▼

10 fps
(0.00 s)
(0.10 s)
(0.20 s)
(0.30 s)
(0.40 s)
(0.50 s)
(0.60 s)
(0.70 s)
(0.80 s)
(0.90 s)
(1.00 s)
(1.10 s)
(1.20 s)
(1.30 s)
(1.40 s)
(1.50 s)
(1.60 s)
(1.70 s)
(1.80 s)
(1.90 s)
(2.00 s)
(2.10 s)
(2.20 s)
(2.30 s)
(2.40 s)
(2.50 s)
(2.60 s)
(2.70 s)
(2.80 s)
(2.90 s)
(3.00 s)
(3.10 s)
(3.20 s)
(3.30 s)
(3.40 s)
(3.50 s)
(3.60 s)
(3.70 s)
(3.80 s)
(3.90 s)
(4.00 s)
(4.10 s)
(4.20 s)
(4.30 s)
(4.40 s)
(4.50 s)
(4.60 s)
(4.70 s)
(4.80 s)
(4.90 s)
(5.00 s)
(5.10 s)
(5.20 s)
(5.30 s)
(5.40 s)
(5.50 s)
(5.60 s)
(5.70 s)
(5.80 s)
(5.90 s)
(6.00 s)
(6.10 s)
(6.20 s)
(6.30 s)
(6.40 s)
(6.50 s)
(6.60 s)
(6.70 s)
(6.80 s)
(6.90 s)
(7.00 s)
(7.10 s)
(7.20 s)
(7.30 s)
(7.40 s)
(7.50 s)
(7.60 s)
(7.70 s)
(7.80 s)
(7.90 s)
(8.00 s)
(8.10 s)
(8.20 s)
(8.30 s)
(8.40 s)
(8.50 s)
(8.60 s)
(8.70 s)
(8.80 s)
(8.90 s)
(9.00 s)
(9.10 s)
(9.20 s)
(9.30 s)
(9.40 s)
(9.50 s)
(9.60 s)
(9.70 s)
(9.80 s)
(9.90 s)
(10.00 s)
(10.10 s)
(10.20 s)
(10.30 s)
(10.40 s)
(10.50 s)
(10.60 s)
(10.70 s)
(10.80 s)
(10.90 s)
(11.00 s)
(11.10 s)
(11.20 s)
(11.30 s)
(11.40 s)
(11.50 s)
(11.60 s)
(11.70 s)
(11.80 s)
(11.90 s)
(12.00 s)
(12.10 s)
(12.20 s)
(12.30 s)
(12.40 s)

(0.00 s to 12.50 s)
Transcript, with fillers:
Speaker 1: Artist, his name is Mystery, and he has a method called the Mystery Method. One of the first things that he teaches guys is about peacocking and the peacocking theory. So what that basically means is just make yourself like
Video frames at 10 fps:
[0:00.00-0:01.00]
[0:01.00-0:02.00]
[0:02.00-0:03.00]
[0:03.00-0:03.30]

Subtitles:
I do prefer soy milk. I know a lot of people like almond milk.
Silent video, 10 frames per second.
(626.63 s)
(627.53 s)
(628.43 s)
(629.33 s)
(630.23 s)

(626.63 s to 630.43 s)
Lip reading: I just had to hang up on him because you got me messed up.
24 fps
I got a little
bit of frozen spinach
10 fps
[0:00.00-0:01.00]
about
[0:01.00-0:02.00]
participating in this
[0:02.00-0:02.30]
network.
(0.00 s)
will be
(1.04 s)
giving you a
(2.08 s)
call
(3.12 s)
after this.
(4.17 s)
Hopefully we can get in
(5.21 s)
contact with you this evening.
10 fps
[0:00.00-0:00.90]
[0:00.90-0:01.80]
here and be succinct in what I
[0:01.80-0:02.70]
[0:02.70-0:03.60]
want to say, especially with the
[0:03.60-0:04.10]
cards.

▲

ACTION ITEM:
Look through the entries above. Copy each line in which the string "frames" occurs.

WRITTEN ANSWER:
Video frames at 10 fps:
Silent video, 10 frames per second.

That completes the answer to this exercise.